In the Japanese pottery world, the word ‘tsuchiaji’, lit. ‘flavor of the clay’ is a much used term. In the case of Karatsu, even more so, though I wouldn’t be surprised if Japan’s long, rich history of unglazed ceramics is the main reason this term is so important.
Possibly the most distinctive characteristic of Karatsu ware is the clay, and one thing you might notice when looking at the ware is the lack of glaze on the foot. It’s probably safe to say that most potters (in the world) pick up pots and examine the foot first when viewing a pot, because it says a lot about the potter who made it. Most of the Karatsu potters and collectors I know do this, not just to view the carving job on the foot, but also to see the clay that was used.
The clays found in Saga prefecture, including the Kishidake area close to Karatsu, are usually quite large particle, non-plastic clays which contain a lot of sands. Lots of sandstone and coal throughout the area as well. Many potters (modern and historically) use sandstone in their clay body to seal the body, since many of the clays will not mature even at higher temperatures. Not only are many of the clays quite sandy, but in many cases the clay used was actually sandstone, not clay. One contemporary potter uses pounded sandstone for his clay body, and close examination of some old pots has shown that they too might be made of sandstone. One group of researchers travelled to Korea and found a place where similar practices had been utilized for hundreds of years (the name of the place escapes me now). These potters started with sandstone and pounded it in stamp mills. They then seived it into various particle sizes and created their clay body from that. Left over particle sized were used for other purposes such as glaze ingredients, making kiln furniture, etc… so that there was no waste, all of the sandstone was used.
Anyway, the most prized characteristic of many Karatsu clays is effect of ‘chirimenjiwa’ or crepe-like crinkling that occurs when the clay is trimmed soft. This effect is most obvious in the 3rd photo below, top left, in the 3 footrings made of a white, sandy Kishidake clay, from the Hobashira kiln.
In all of the photos below, the pots shown are quite old (400 years give or take). All of the clays have developed a patina over the years and are likely much darker than when they were first fired.



I was so interested in reading your posts – cherishing pieces as they age and crack is such a different take on how most of us view blemishes in clay. I am wondering about the porosity of the clay – but I suppose tea would be finished before it became a problem? I have a local body which I collect from the slurry dam at the cement works which is probably still heavy in silica fines and mainly kaolin but it throws well but at Cone 10 is still porous – I have always loved the outcome but I know it would never sell here where functional means non-porous, but your posts give me a new appreciation. I think I need to make some teacups for me!
Hi Lyn,
Actually it doesn't take much for the water to get in there. Porous here would mean that the cup might sweat a bit onto the surface on which it is set, actual dripping shouldn't occur.

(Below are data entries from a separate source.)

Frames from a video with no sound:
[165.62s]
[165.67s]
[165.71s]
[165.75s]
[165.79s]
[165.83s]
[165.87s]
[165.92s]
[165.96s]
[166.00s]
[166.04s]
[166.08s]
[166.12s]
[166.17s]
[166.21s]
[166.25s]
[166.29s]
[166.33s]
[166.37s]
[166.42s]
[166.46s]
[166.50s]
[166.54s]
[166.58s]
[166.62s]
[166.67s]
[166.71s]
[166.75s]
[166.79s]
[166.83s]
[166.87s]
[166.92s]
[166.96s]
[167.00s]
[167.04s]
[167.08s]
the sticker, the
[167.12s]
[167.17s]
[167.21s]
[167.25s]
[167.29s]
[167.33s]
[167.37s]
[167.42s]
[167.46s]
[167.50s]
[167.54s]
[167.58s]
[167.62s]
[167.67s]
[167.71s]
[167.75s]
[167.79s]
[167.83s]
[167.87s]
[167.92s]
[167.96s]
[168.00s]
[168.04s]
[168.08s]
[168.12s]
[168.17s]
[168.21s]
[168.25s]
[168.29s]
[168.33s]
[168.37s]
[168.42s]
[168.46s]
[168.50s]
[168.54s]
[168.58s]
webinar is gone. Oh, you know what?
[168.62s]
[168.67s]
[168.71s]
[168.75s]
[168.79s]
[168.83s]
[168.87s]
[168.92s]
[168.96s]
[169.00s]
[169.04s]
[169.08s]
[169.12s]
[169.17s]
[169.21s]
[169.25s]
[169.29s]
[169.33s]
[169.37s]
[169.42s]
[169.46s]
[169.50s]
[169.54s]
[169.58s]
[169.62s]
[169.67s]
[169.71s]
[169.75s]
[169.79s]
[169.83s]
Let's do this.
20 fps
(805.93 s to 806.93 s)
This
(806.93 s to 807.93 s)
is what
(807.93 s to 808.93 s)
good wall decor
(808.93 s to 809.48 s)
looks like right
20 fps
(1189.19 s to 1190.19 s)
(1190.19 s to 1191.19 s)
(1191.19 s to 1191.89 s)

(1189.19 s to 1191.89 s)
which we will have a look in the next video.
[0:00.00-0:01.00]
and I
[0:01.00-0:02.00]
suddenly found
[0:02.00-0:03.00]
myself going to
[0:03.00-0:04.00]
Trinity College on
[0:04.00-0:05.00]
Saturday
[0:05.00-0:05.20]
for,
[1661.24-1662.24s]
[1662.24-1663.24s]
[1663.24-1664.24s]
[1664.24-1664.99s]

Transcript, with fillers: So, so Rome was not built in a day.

Even the sweating usually decreases and may actually disappear with use, as the pockets in the clay fill with minerals, etc. from the water. Interestingly, the old potters added the sandstone to the clay body to seal it. The sandstone melts and waterproofs the clay to a degree that wouldn't happen otherwise. Even so, the water still seems to get in there, sometimes between the glaze and the clay body, where they might not be fused all that well. The old style split bamboo style noborigama are notoriously uneven in firing.
That clay from the slurry dam you mentions sounds interesting. You could use it to make something nice for yourself, then one trick you could try is to add some feldspar to it in increments. Hopefully you would be able to find an increment that allows you to keep the 'look' of the clay while at the same time sealing to an acceptable degree for the customers. This is what I do with many of my clays when I fire to lower temperatures. The extra feldspar seals the body, and also shortens up the clay even more, making it harder to throw, but giving it much more interesting texture on the trimmed surfaces.
Have fun experimenting, and if you ever post pictures, please let me know.
Mike
Hello Mike,
Very interesting posts. I see you are building a kiln too. Are you trying to get all the materials for free?
Dave Pike
Good Morning Dave! I see you're up bright and early this morning. Yes, I finally decided to bite the bullet and build the kiln. I'm not trying to get all the materials free, but have had some luck getting my hands on some brick. Building the foundation and floor (and maybe much of the chimney)from the scrounged brick will go a long way to keep the brick costs down. I'll probably still need to buy around 1500 straight brick for the main chamber. You already know this, but building these things gets expensive fast, when you factor in the kiln cover, shelves, topcoat, etc… At least I think I'll have a good free supply of wood.
I still haven't been able to test that ash you sent me, but think I will finally get it done this next firing. The most difficult thing has been trying to decide on the best use of the ash, firing in a gas kiln and all.
Thanks for the comment,
Mike
Oh, PS: You interested at all (or have time)in coming down for the kiln workshop? I don't know if you've ever met Craig Edwards, but he's a really great guy, great sense of humor, beautiful pots, and very strong work ethic.